- [DATASET ENTRIES]
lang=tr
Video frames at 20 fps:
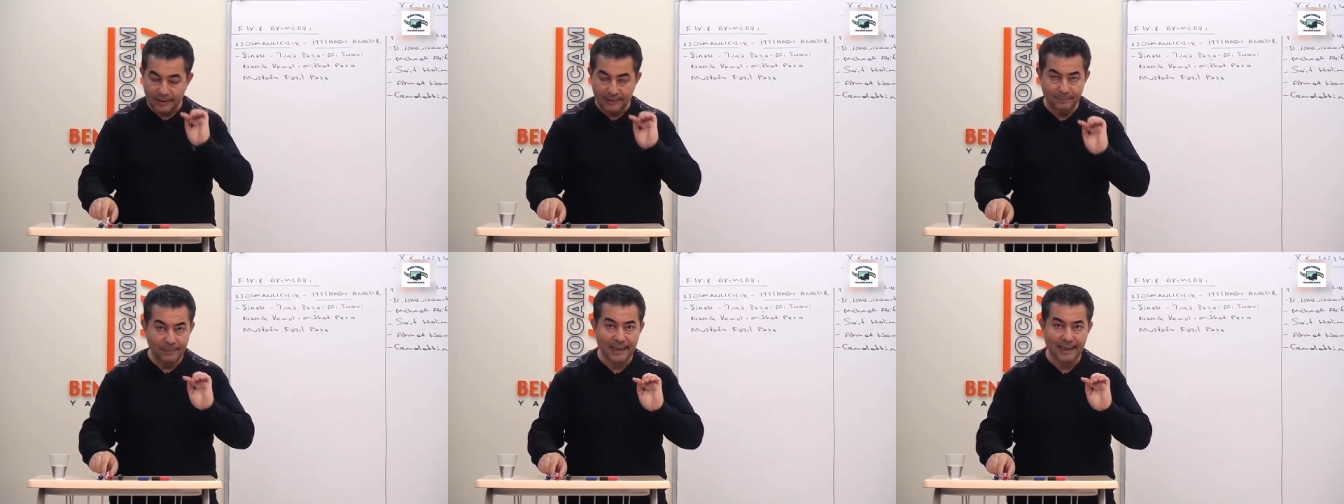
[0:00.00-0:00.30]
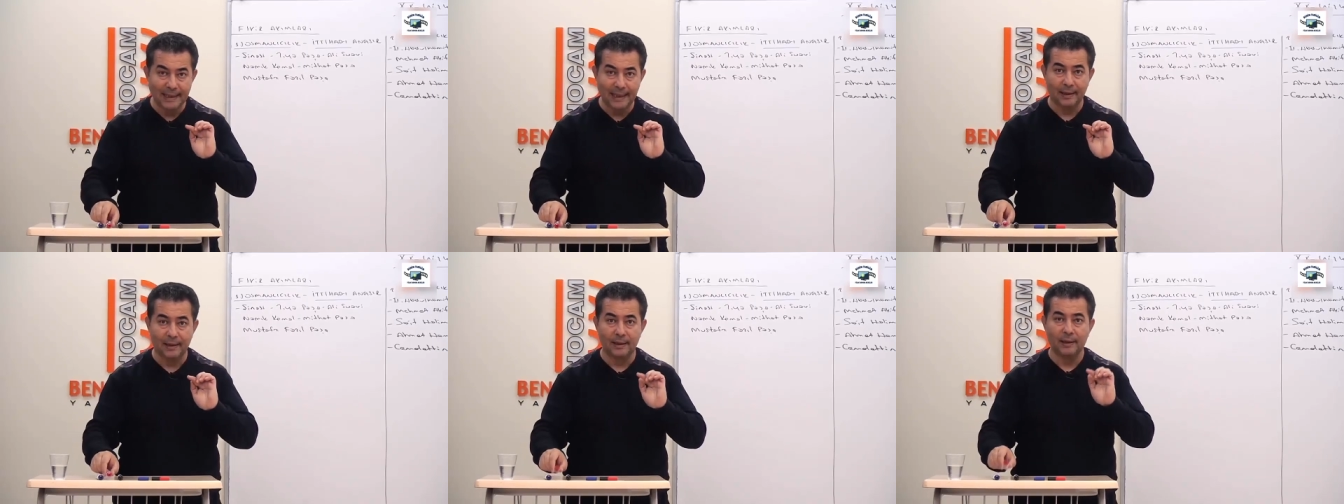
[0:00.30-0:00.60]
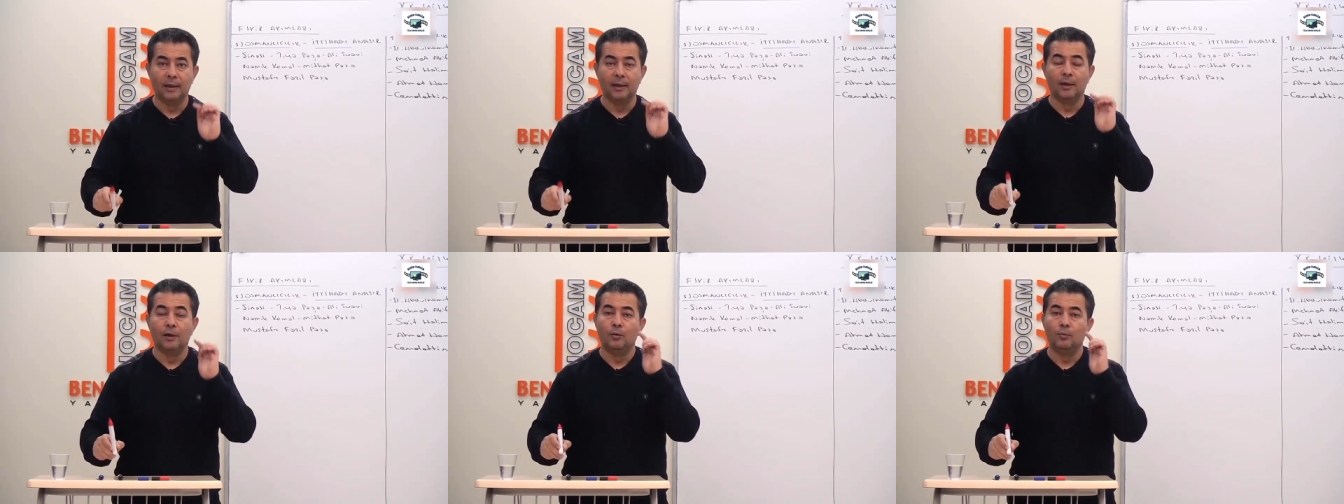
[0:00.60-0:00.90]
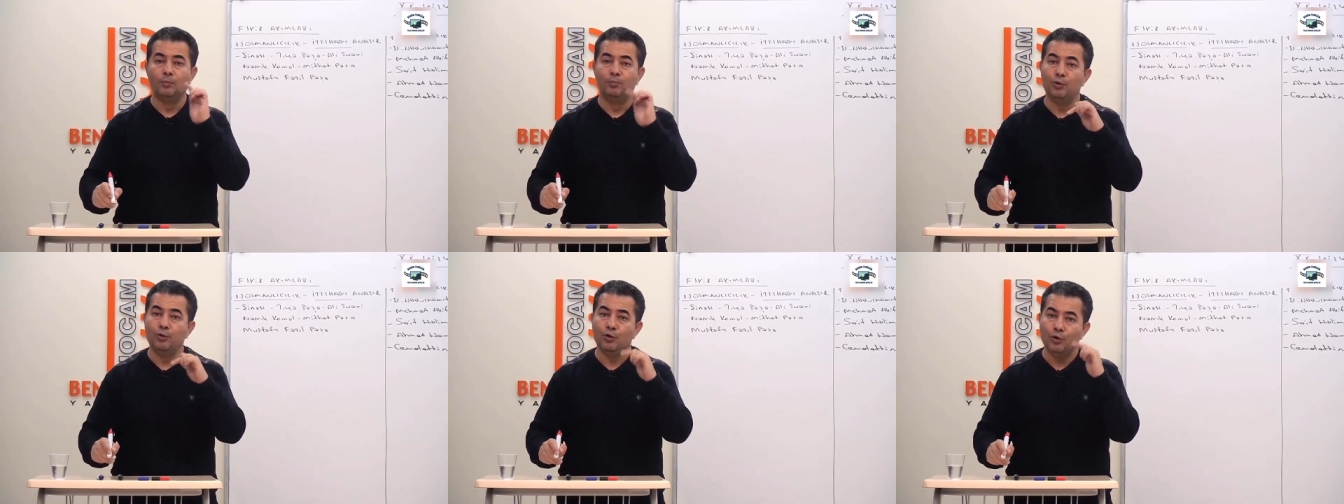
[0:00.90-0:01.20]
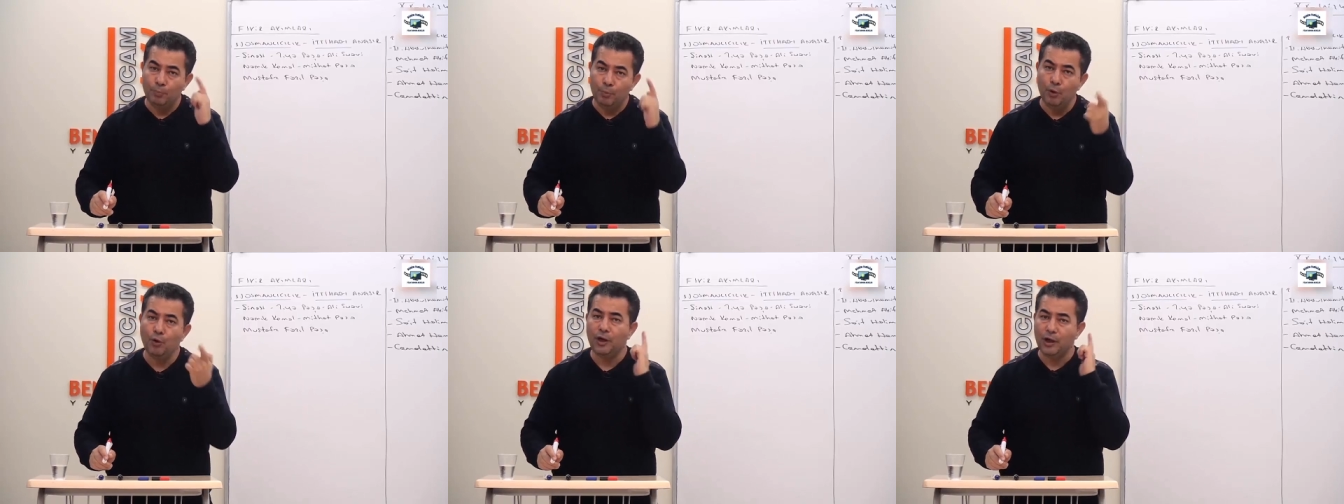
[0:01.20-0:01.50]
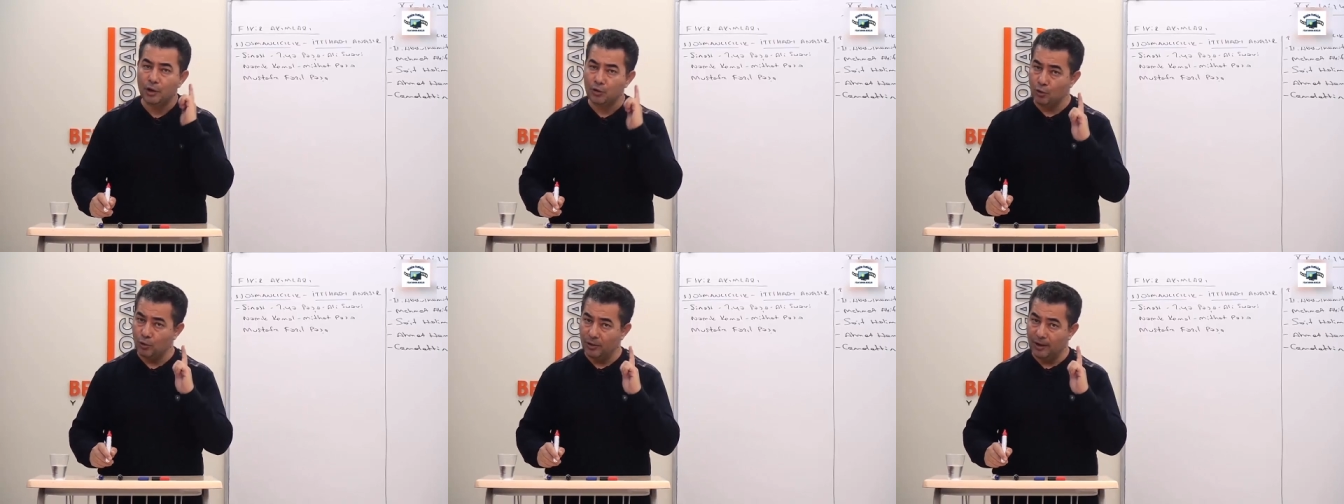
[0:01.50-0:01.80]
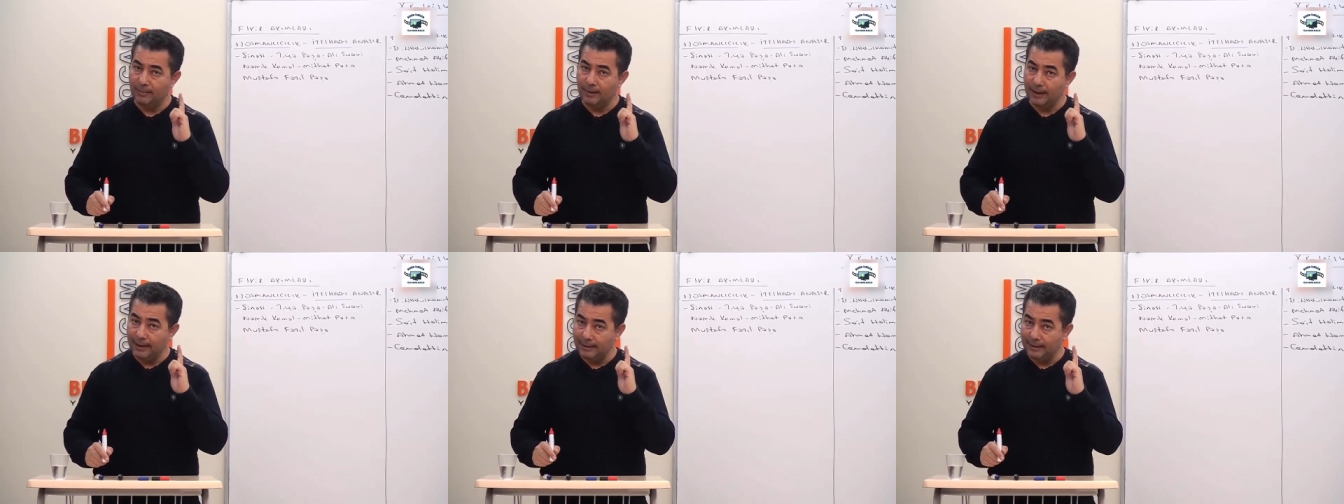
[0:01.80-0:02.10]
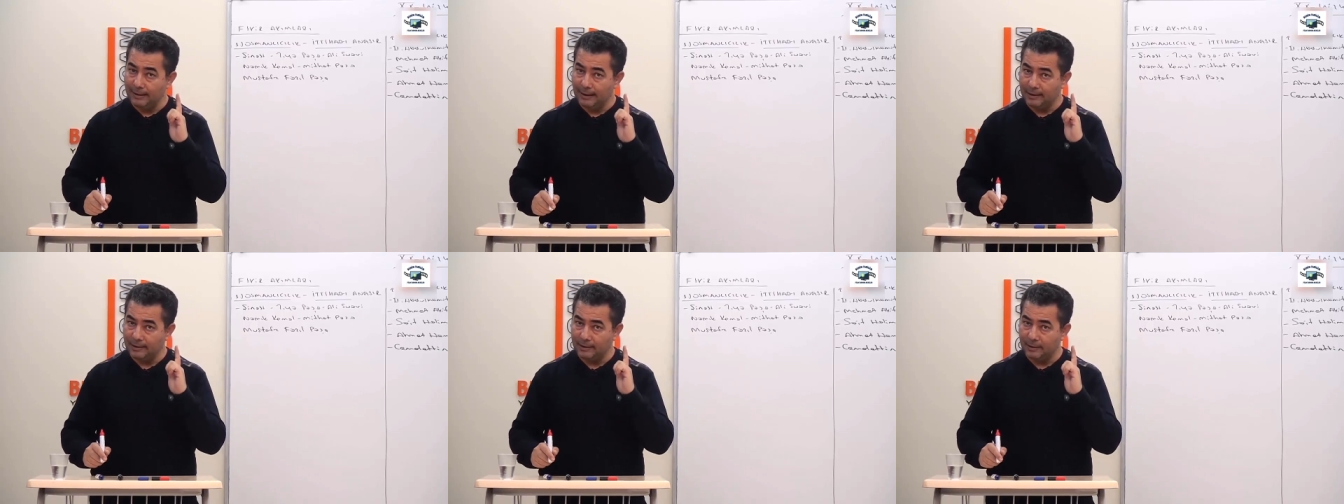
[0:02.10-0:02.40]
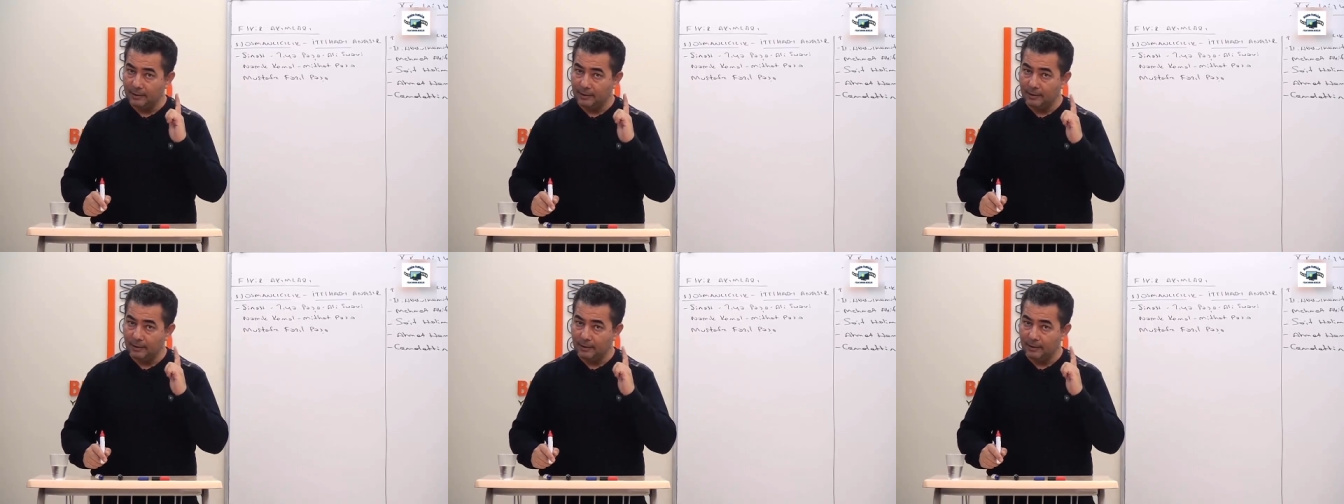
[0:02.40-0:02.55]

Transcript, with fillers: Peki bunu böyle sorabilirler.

...

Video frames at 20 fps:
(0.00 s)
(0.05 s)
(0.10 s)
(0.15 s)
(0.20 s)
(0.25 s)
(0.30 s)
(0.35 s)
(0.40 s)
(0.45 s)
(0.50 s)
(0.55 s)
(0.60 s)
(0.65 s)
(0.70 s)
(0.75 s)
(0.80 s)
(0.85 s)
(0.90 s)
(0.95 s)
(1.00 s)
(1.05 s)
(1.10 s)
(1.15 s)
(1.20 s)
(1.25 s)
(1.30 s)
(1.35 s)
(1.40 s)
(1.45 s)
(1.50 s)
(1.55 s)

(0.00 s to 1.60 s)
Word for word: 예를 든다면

- [DIRECTIONS FOR THIS TASK] Copy exactly the part of the material above that opens with the line containing "[0:00.00-0:00.30]" and closes with the line containing "Transcript, with fillers: Peki", ends included. Drop the images.

- [REPLY TO THE EXERCISE]
[0:00.00-0:00.30]
[0:00.30-0:00.60]
[0:00.60-0:00.90]
[0:00.90-0:01.20]
[0:01.20-0:01.50]
[0:01.50-0:01.80]
[0:01.80-0:02.10]
[0:02.10-0:02.40]
[0:02.40-0:02.55]

Transcript, with fillers: Peki bunu böyle sorabilirler.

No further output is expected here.